Solved – Stepwise regression for ordinal dependent variable with 3 levels

categorical dataordered-logitstepwise regression

I would like to perform a stepwise regression on a number of continuous independent variables to determine which ones best predict the dependent variable. The dependent variable is ordinal in nature with 3 categories. How can I do this, or do I have to somehow just dichotomize my DV so I can do a logistic stepwise regression?

Best Answer

Regarding the model: Don't make dummies out of your ordinal dependent. You need to use an ordinal logistic regression model. Its hard to fully answer without more details on your data or which statistical package you use. If your dependent was categorical you would use a multinominal logistic regression model. This is a decent tutorial on fitting and interpreting the ordinal model in R. Edit: Ordinal logistic regression with SAS, and Interpreting ordinal logistic output in SAS.

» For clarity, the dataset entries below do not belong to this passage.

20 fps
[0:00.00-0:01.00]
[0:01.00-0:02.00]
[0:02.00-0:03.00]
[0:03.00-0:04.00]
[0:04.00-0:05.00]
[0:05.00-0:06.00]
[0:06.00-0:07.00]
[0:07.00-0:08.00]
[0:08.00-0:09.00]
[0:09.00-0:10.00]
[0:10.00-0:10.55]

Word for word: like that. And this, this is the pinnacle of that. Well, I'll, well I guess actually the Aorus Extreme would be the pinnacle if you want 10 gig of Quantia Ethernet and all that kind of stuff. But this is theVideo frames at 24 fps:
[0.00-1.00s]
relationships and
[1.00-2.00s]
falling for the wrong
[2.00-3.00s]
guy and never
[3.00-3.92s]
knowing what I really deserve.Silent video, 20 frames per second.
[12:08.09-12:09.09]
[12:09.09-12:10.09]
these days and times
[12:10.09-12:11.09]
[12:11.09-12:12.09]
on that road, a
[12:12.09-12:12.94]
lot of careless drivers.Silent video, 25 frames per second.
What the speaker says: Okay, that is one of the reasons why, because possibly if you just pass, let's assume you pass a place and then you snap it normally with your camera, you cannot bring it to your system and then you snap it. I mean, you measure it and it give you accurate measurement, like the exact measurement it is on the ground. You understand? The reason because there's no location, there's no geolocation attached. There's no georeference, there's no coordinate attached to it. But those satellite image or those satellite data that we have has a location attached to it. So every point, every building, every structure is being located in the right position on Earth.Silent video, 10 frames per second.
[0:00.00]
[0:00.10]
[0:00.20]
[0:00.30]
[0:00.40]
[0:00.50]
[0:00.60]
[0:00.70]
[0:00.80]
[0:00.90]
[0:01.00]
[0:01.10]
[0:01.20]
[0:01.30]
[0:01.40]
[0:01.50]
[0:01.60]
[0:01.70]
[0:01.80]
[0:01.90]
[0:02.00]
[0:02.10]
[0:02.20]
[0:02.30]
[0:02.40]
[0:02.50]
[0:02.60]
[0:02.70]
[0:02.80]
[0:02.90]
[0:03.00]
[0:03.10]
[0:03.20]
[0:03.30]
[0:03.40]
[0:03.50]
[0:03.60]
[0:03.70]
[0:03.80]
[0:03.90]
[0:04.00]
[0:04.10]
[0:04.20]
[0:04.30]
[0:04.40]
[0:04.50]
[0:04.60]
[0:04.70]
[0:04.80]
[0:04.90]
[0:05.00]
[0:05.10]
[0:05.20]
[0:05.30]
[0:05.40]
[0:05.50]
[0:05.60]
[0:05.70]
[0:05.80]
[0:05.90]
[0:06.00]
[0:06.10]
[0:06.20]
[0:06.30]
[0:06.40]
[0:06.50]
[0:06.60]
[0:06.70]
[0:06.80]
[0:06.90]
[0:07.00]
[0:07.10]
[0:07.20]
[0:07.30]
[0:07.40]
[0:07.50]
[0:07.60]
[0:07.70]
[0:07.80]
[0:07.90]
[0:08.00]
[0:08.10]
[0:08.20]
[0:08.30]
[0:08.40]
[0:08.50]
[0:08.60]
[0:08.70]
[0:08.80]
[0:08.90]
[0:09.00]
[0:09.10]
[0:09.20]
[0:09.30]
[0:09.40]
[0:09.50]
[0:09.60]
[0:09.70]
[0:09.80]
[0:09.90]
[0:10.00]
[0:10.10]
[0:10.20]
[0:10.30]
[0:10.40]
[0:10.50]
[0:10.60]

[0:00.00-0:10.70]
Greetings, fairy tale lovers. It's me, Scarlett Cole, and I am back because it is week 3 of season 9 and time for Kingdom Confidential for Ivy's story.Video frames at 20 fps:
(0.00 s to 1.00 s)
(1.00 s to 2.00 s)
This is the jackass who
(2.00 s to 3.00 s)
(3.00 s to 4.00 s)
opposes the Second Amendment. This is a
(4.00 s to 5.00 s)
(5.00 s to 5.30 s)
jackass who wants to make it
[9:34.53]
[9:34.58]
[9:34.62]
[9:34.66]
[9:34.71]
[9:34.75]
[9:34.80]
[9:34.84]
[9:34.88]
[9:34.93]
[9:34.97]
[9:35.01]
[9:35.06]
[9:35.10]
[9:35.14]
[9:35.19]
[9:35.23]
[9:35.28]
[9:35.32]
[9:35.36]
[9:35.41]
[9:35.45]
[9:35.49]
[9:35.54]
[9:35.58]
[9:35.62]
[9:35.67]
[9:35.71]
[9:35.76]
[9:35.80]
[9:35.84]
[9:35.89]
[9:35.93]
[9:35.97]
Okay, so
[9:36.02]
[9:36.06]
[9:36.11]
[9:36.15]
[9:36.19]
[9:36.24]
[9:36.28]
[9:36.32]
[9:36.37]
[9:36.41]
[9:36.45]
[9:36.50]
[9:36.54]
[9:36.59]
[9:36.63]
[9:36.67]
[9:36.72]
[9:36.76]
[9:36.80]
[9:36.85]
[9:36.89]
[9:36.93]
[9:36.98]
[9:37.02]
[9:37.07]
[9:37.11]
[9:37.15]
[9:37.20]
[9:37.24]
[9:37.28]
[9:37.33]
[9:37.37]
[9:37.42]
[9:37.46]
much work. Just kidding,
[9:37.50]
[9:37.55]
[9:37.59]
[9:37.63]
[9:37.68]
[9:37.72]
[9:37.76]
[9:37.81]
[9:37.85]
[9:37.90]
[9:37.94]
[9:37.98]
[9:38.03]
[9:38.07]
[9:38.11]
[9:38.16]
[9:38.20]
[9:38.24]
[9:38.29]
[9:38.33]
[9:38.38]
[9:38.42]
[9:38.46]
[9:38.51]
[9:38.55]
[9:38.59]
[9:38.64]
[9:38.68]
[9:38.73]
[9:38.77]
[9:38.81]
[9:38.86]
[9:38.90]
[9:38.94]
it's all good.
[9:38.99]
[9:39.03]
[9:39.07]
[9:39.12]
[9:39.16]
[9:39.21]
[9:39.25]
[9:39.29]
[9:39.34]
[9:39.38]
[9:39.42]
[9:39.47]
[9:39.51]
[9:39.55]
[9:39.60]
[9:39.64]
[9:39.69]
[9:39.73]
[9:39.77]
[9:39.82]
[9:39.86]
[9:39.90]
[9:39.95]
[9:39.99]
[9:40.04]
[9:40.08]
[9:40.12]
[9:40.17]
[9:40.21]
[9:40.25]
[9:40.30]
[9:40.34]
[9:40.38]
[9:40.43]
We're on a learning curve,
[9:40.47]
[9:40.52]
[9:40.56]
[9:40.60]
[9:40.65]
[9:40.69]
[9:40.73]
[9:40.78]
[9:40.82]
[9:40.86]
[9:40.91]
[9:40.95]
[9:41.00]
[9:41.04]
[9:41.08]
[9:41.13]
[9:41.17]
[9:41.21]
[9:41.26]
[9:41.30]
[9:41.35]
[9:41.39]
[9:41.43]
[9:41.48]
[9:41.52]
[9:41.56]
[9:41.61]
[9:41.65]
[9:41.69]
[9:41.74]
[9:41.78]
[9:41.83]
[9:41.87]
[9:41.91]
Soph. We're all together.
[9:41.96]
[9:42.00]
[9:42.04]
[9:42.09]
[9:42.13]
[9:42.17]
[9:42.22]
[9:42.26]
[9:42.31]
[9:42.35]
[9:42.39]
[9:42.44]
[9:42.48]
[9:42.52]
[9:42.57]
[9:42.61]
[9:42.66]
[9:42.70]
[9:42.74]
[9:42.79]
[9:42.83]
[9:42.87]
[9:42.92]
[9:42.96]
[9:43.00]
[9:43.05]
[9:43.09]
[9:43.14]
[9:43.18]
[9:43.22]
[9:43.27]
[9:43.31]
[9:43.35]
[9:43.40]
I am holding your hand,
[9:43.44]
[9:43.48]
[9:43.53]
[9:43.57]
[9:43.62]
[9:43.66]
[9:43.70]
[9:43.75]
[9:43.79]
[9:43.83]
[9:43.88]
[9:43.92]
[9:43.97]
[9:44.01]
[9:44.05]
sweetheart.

Regarding stepwise regression: Note that in order to find which of the covariates best predicts the dependent variable (or the relative importance of the variables) you don't need to perform a stepwise regression. You need standardized coefficients. In R you can do it using the scale() function on your data set, but all statistical packages have equal (or easier) mechanisms. Comparing the size of the standardized coefficients will give you the answer. Using stepwise regression will help you understand which model is most economic in that it incorporates only those which benefit the model. However, it is not a very recommended method as it may not find the best model. You might prefer to use theoretical considerations.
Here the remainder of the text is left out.